SPOILER ALERT FOR THE WHOLE MOVIE. THIS GIVES AWAY THE ENDING.
In the film Se7en directed by David Fincher, a killer, J Doe, obsessed with the seven deadly sins carries out a grisly series of murders that coerce the victim or others to be unwilling participants in their death or the death of another.
In murder number 5, representing lust, Doe puts a gun in the mouth of an unnamed brothel patron and threatens to kill him unless he kills a prostitute. The patron complies to save his own life, and is released by Doe. The patron stays at the scene until Police arrive, still partially tied up, and traumatized by what he has seen and done. The officers seem sympathetic, because they have been investigating these series of murders and know that Doe has been able to coerce people into basically murdering themselves so far. The patron admits everything he did during his interrogation, sobbing despondently, but pleading that he only did it because he had a gun in his mouth.

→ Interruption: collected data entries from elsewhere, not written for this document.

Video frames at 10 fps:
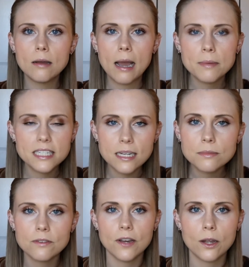many times
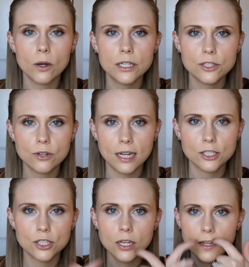have I already
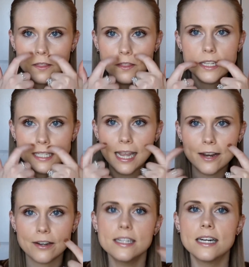scratched this
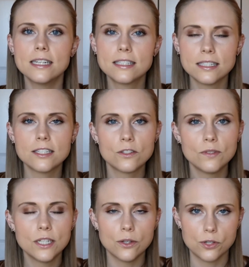area since this
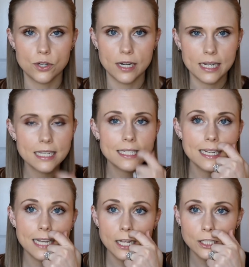video started? Because
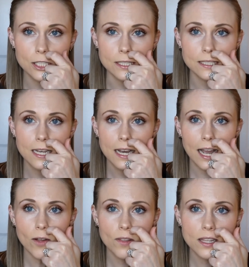it itches.
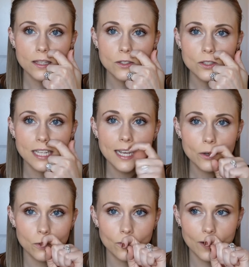I have like a little
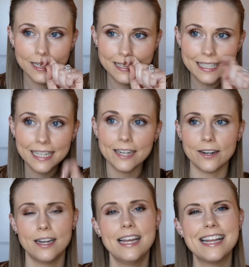tickle right
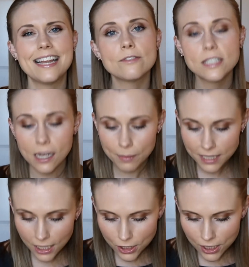there. Every time I
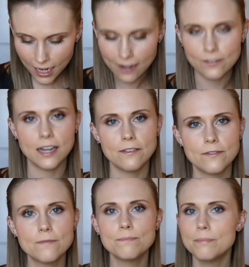touch it, I've
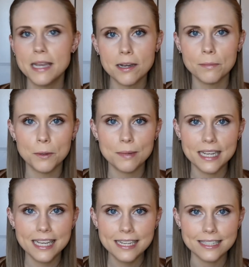got makeup on my
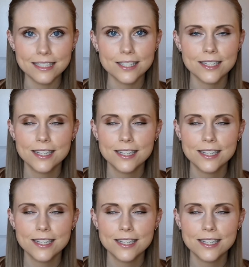hands.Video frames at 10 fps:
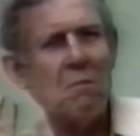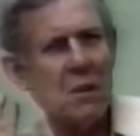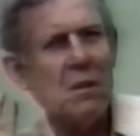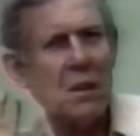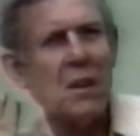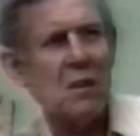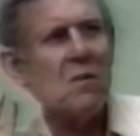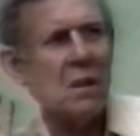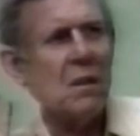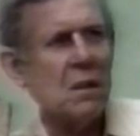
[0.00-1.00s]

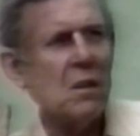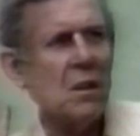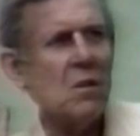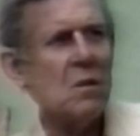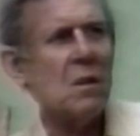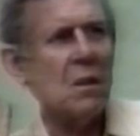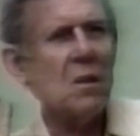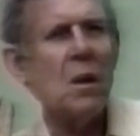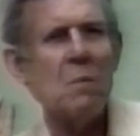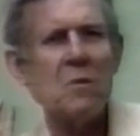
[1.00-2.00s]
indicates that it
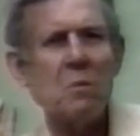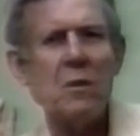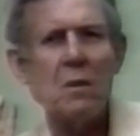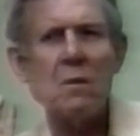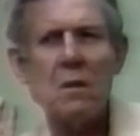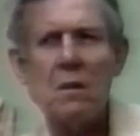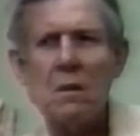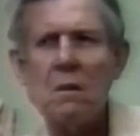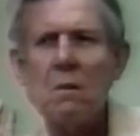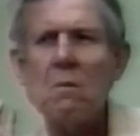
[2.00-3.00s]
comes with
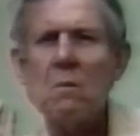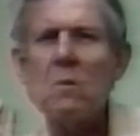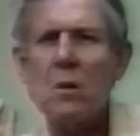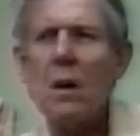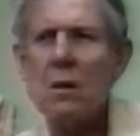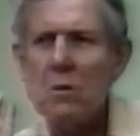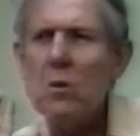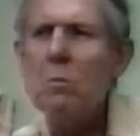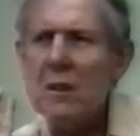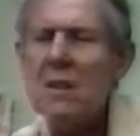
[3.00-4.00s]
our
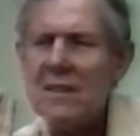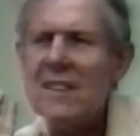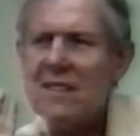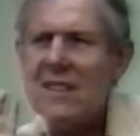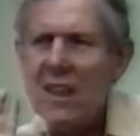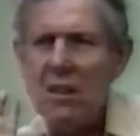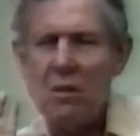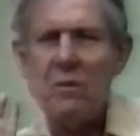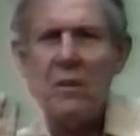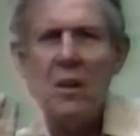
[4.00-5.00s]
humanness
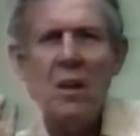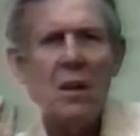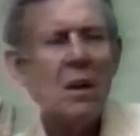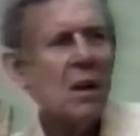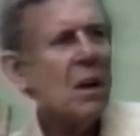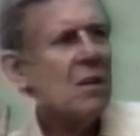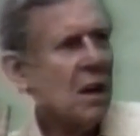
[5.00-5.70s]
itself. And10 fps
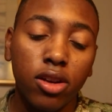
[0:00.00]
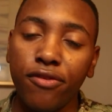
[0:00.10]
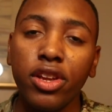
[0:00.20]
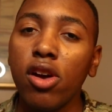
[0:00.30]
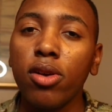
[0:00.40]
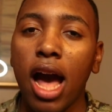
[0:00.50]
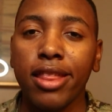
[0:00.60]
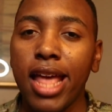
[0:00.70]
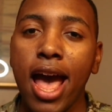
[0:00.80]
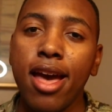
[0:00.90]
So if you don't
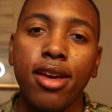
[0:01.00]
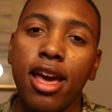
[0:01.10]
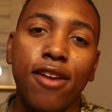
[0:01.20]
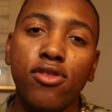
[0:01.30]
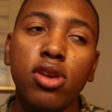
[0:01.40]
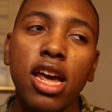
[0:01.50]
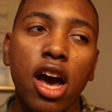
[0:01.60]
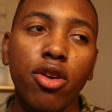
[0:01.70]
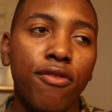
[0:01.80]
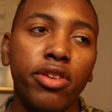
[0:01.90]
got that, if you get
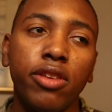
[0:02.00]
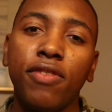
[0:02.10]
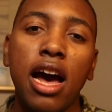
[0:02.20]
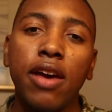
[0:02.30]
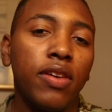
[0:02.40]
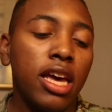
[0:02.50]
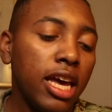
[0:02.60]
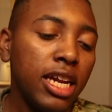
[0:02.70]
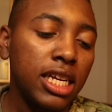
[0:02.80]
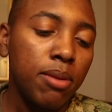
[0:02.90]
under a fifty-five,
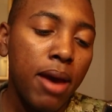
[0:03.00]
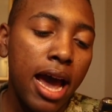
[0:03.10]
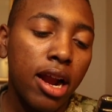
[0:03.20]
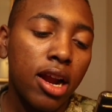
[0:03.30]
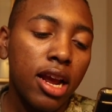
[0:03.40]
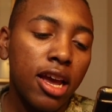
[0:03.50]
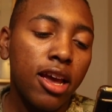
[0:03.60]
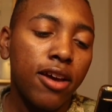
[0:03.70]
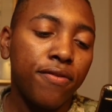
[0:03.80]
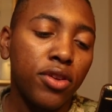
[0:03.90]
it doesn't matter
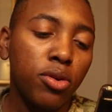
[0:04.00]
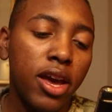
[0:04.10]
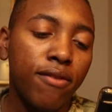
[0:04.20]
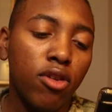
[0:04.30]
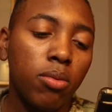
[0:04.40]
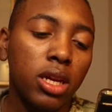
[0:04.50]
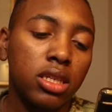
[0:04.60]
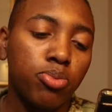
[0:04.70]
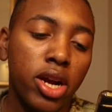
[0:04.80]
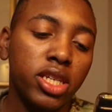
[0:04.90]
if you get verbal
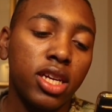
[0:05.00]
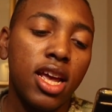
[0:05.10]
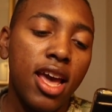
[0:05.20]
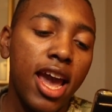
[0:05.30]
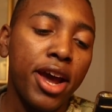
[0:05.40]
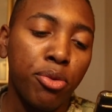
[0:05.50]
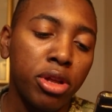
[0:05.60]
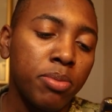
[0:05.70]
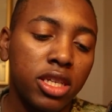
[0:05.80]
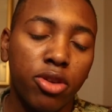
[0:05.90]
expression and
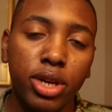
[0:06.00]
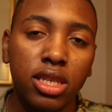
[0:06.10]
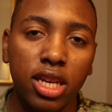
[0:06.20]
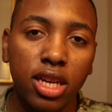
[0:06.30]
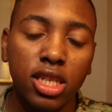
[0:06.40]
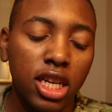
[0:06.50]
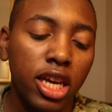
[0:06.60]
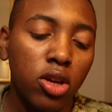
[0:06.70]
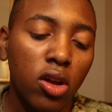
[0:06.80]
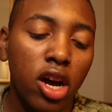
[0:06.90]
arithmetic reasoning to
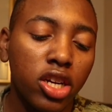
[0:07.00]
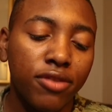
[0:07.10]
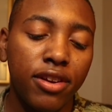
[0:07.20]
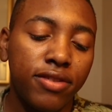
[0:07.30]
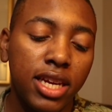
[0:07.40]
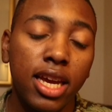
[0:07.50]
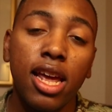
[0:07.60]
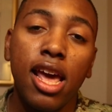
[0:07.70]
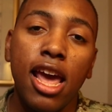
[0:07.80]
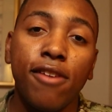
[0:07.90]
equal one hundred fifteen.
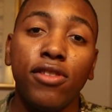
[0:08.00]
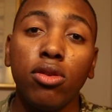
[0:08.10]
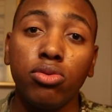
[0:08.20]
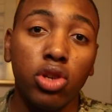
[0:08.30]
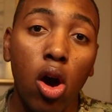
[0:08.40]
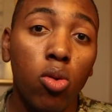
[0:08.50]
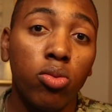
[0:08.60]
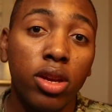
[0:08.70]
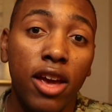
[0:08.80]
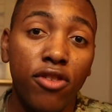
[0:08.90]
If you
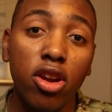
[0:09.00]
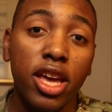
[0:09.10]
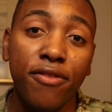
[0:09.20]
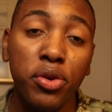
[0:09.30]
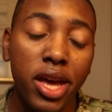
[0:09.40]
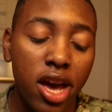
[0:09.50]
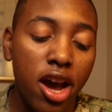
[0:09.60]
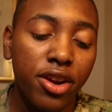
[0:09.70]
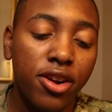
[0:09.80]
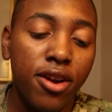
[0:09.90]
don't, if you're if you hit
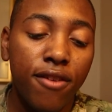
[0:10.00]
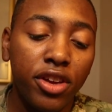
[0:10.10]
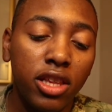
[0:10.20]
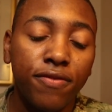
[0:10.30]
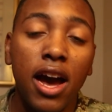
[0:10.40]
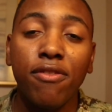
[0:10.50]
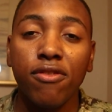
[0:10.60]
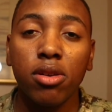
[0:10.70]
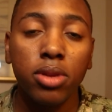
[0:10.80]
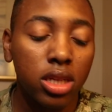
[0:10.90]
under fifty-five for
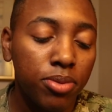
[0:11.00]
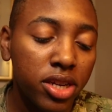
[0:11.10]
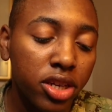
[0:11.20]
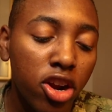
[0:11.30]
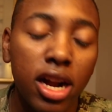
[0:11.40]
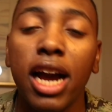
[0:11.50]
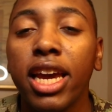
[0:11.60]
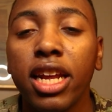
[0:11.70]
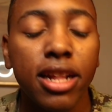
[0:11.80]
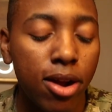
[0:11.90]
verbal expression, you're not
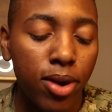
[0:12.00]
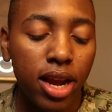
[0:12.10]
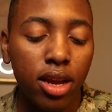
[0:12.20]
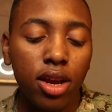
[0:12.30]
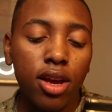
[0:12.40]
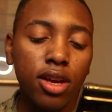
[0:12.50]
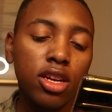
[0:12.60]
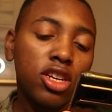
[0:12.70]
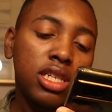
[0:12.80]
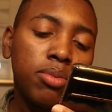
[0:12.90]
getting that rate.
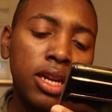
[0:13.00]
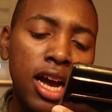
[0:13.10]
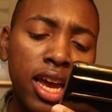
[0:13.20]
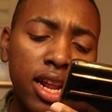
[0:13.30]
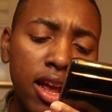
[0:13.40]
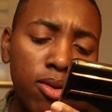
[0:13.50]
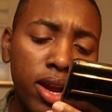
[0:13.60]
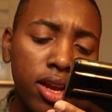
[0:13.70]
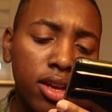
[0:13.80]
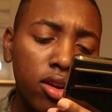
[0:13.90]
You're simply not getting that
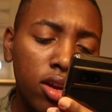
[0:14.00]
rate.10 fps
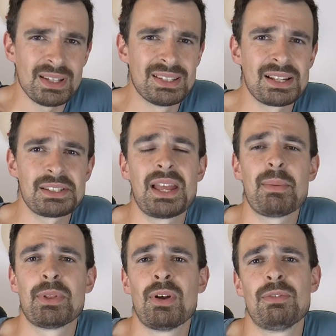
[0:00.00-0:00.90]
It doesn't
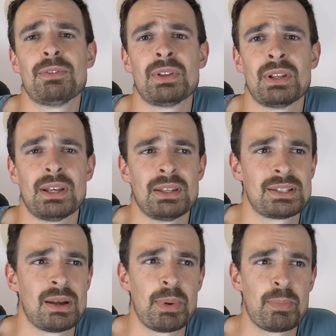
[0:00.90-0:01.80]
happen often and
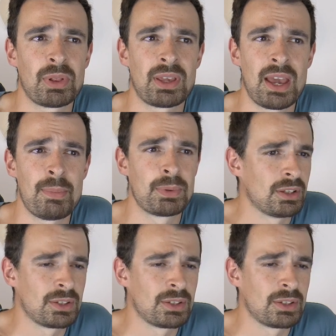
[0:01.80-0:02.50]
some people kept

At the end of the movie, Doe turns himself in and offers to show Detective Mills the location of more bodies. He taunts and antagonizes Mills during the trip. When they arrive where Doe instructs, a delivery van shows up, and delivers a box containing the severed head of Detective Mills' wife. Doe gives a cruel, upsetting monologue to Mills, bragging self-righteously about what he has done and smirking as he informs the yet-unaware Mills that his wife had been pregnant. Mills' partner asserts that Doe has done all this to goad Mills into shooting him out of wrath, thus completing the list, and Doe doesn't deny it. Mills struggles for a few moments, then gives in and shoots Doe in cold blood. Later he is shown arrested, appearing to have offered no resistance.
Both these incidents take place in New York.
I'm curious to know what the legal outlook is for each of these people. I expect that they won't escape prison, but I also suspect their sentences will take into account the circumstances? How could their defense attorney potentially use these circumstances in making their case?